The practical test: describe what you want and ask the brand to quote it. A brand with real customisation infrastructure will respond with specifics — CAD options, timeline, pricing breakdown. A brand without it will redirect you to existing inventory. Bangalore’s demand for customised jewellery for weddings and engagements has grown significantly, and brands that have built genuine customisation capability tend to be more experienced with the full range of what buyers actually need.
7. What after-sales support does the brand provide — repairs, cleaning, resizing?
The purchase is the beginning of the relationship, not the end of it. A diamond necklace worn regularly will occasionally need cleaning, and the clasp or setting may need attention over time. The question of after-sales support is less dramatic than certification or buyback, but it’s where the day-to-day quality of ownership is determined.
Ask specifically: Does the brand offer free cleaning and polishing? Is there a warranty period for manufacturing defects? What is the process if a stone becomes loose or a clasp breaks — do you bring it to a store, or ship it? Is there a fee for repairs after the warranty period?
Brands that have invested in after-sales infrastructure — multiple store locations, a documented repair process, free maintenance for a defined period — tend to be more committed to long-term customer relationships than brands that go quiet after delivery. For Bangalore shoppers, the practical advantage of a brand with stores in Jayanagar, Indiranagar, HSR Layout, and Whitefield is that you can walk in rather than shipping a piece you’re attached to.

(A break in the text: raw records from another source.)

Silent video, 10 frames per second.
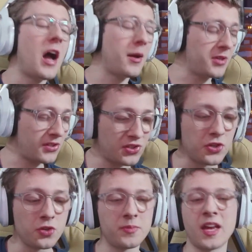I would
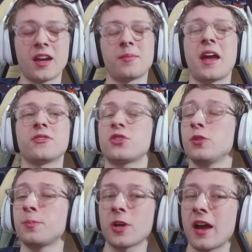assume that I'm going to have a
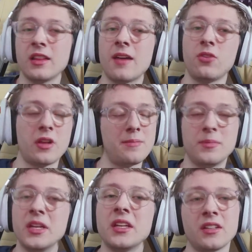super high level
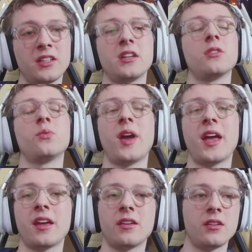immediately
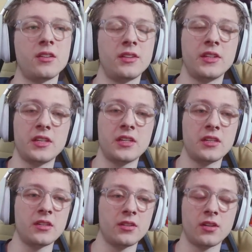when
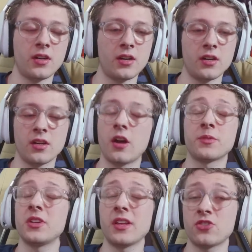the
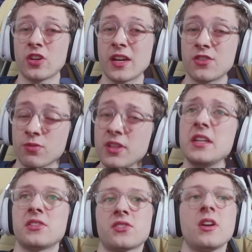Unreal Engine gets
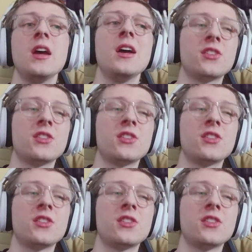released.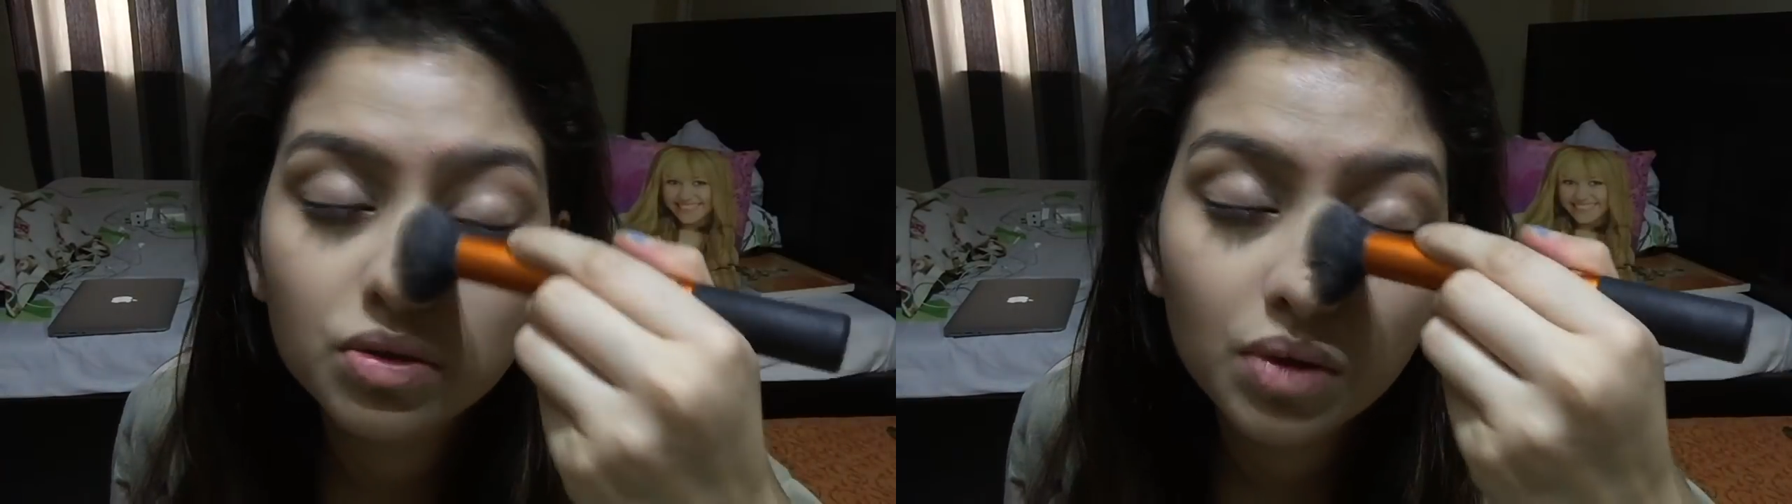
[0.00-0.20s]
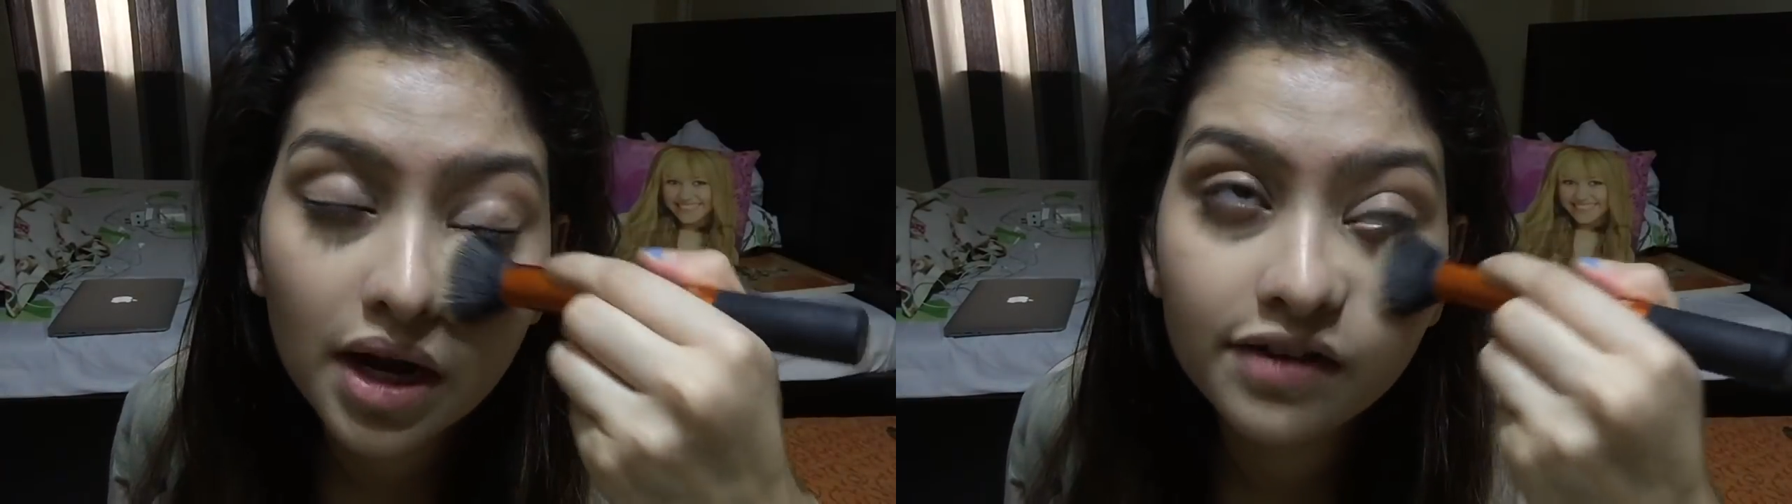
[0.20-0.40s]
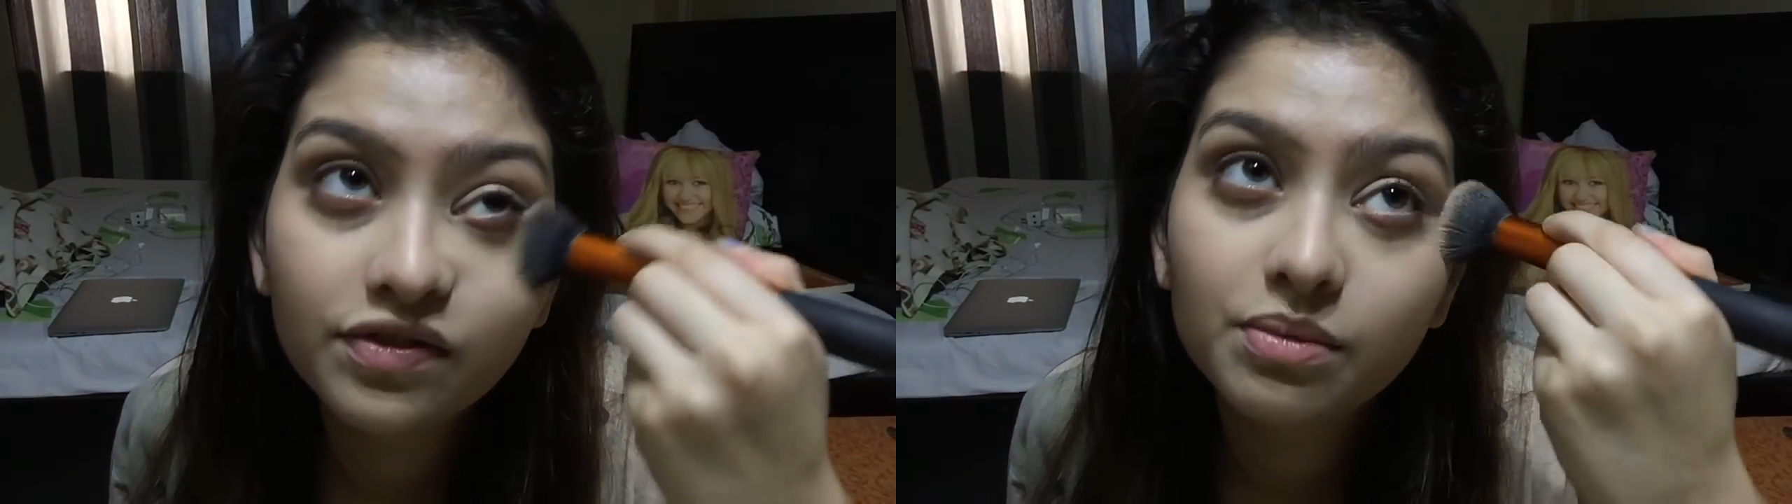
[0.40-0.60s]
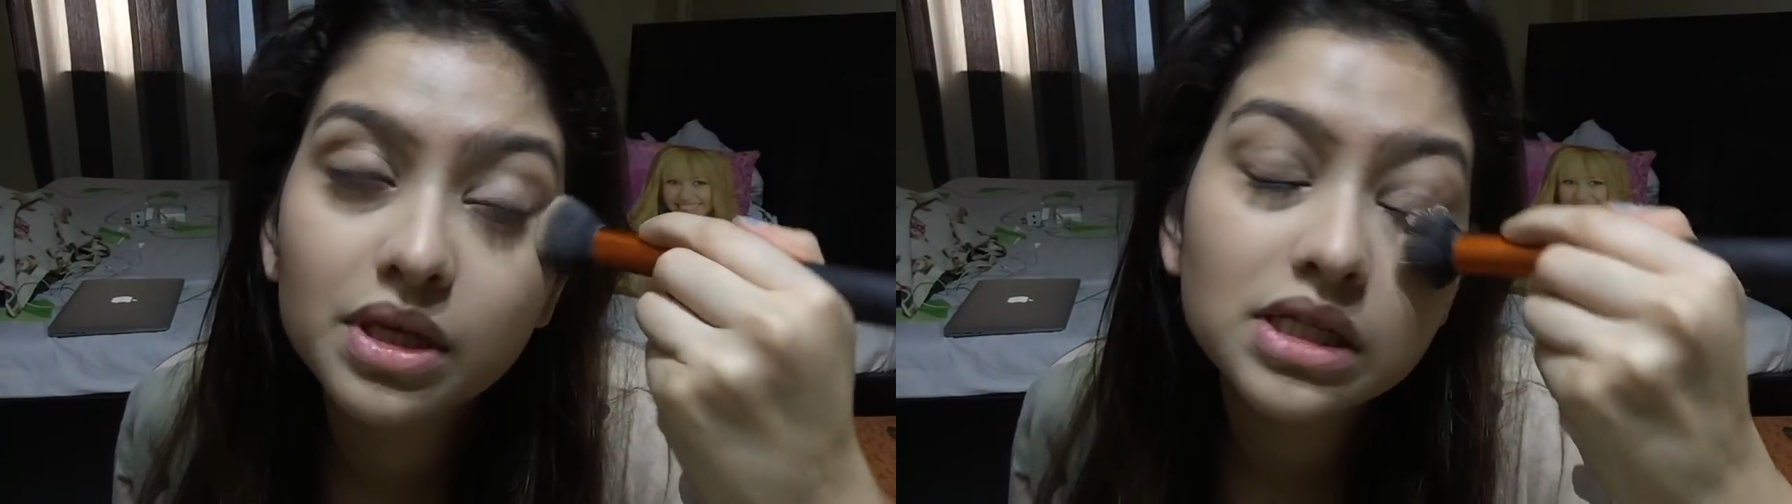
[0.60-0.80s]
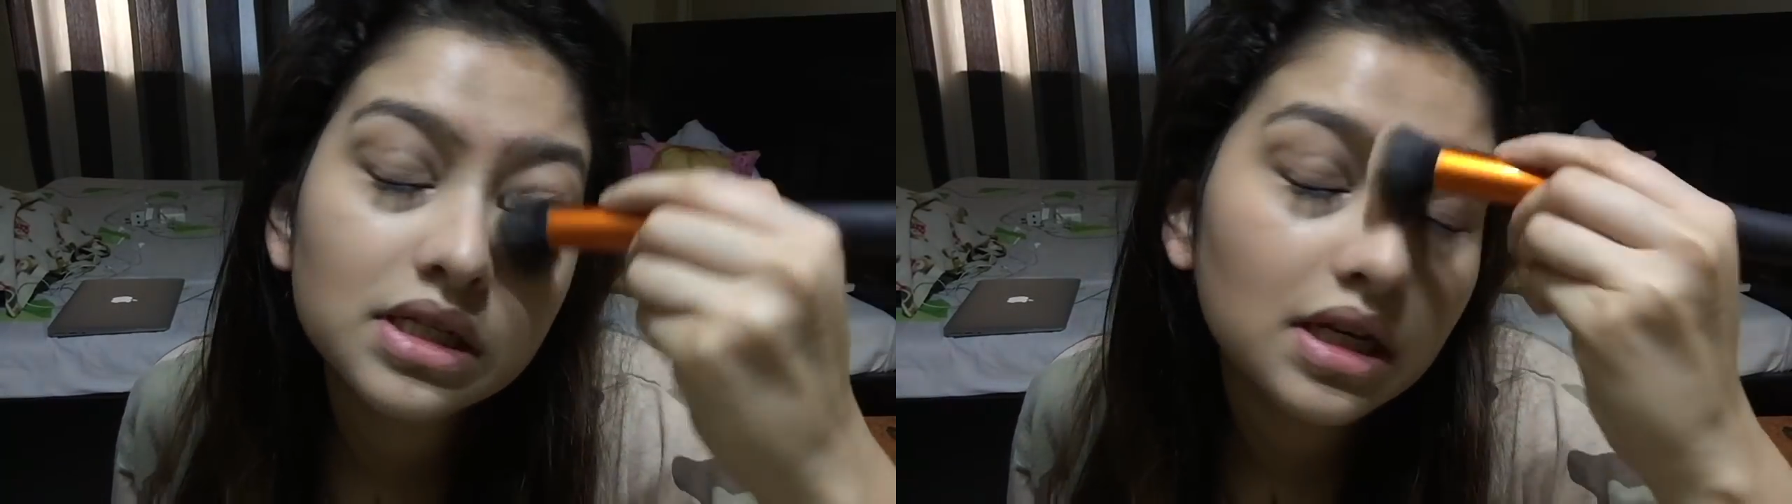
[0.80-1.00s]
too light for
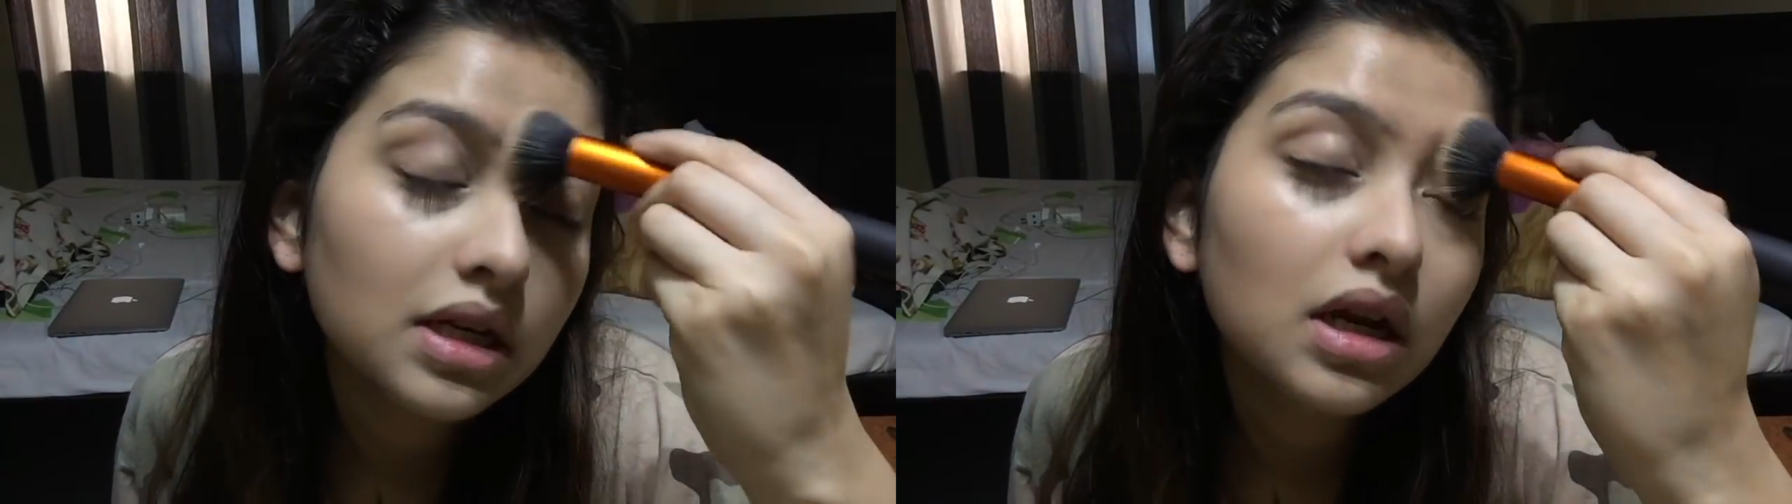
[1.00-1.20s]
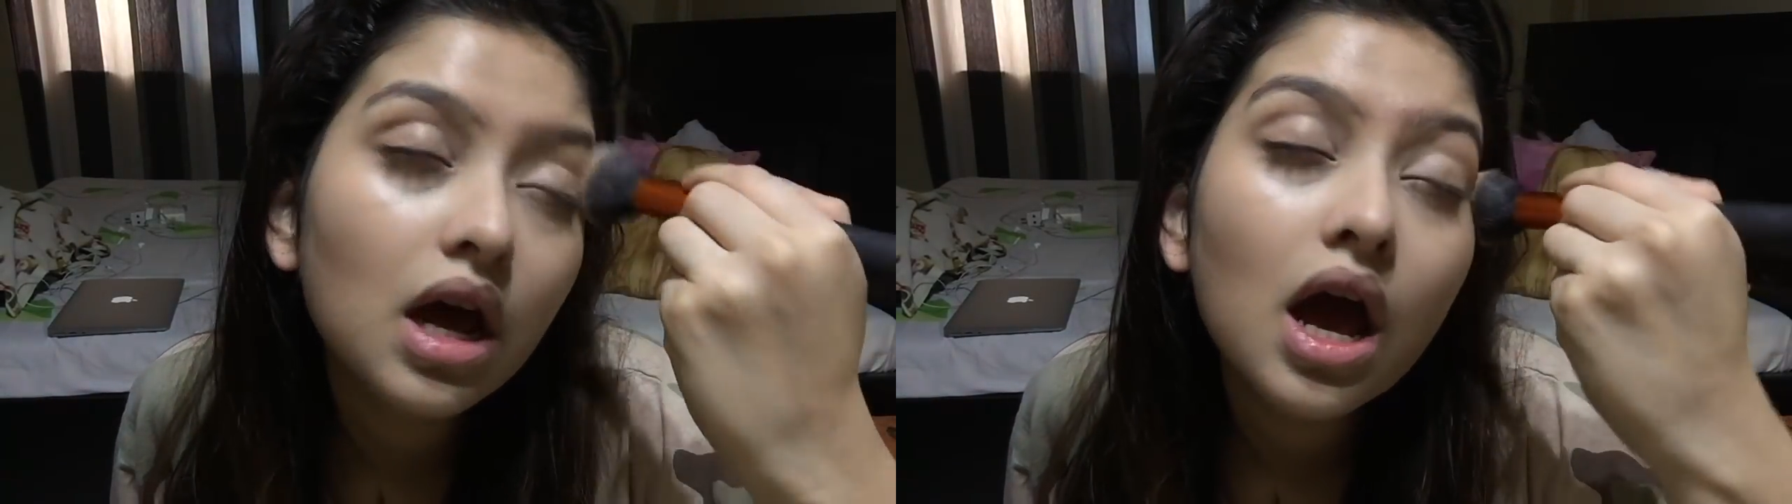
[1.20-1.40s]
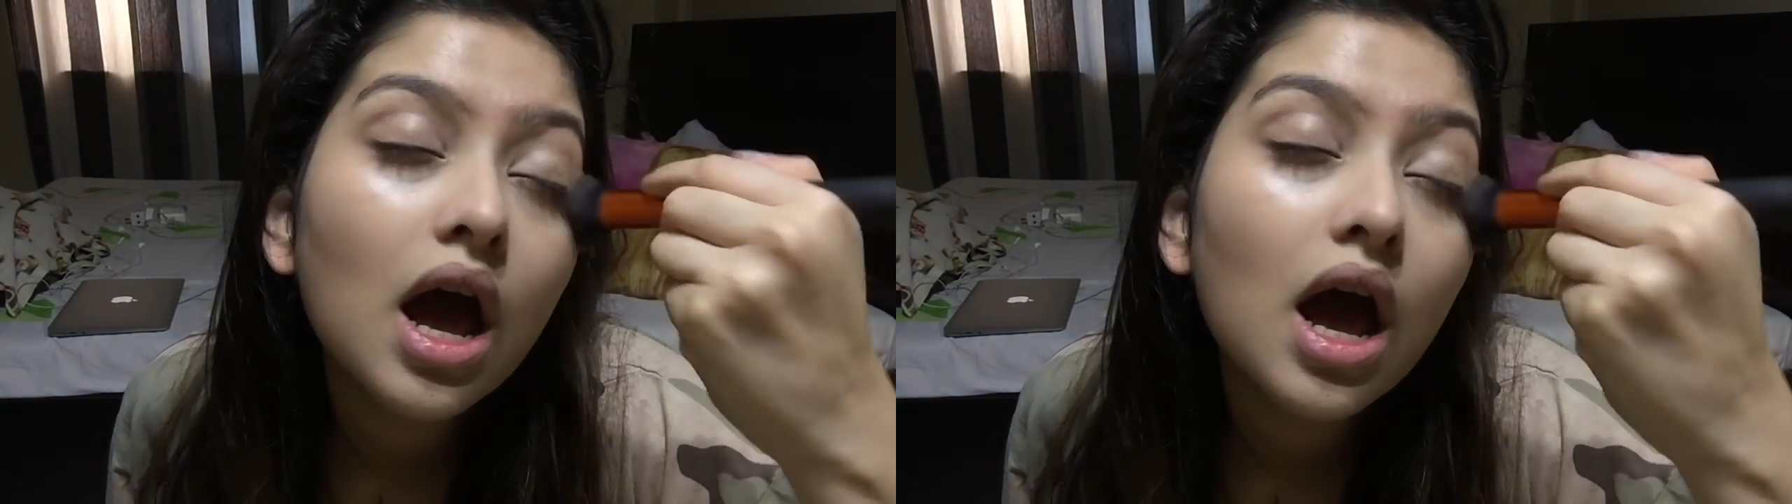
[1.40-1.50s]
my skin.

ONYA offers one year of free repair and lifetime cleaning and polishing across its collections — a policy that reflects the brand’s position that the relationship doesn’t end at purchase.
Putting It Together: A Checklist Before You Buy
These seven questions aren’t exhaustive, but they cover the areas where most buyers get surprised after the fact. To summarise:
1. Certification: Does every diamond come with an individual IGI (or equivalent) certificate with a report number you can verify online?
2. Specific grades: What are the exact clarity and colour grades on the piece you’re buying — confirmed on the certificate, not just in the brand’s marketing?
3. Gold hallmarking: Does the setting carry a BIS hallmark with a verifiable HUID you can check on the BIS Care app?
4. Growth method: Can the brand tell you whether the diamond is CVD or HPHT, and does the certificate confirm the lab-grown origin?
5. Buyback terms: What percentage buyback does the brand offer, is it documented, and does it apply to the specific piece you’re buying?
6. Customisation: Can you actually specify the metal, chain length, and stone weight — or are you choosing from fixed inventory?
7. After-sales: What maintenance, repair, and cleaning support does the brand provide, and for how long?
Bangalore has enough options in the lab-grown diamond space that you shouldn’t have to settle for a brand that hedges on any of these. A brand that answers all seven clearly, in writing, and without deflection is one worth trusting with a purchase that will sit around your neck for years.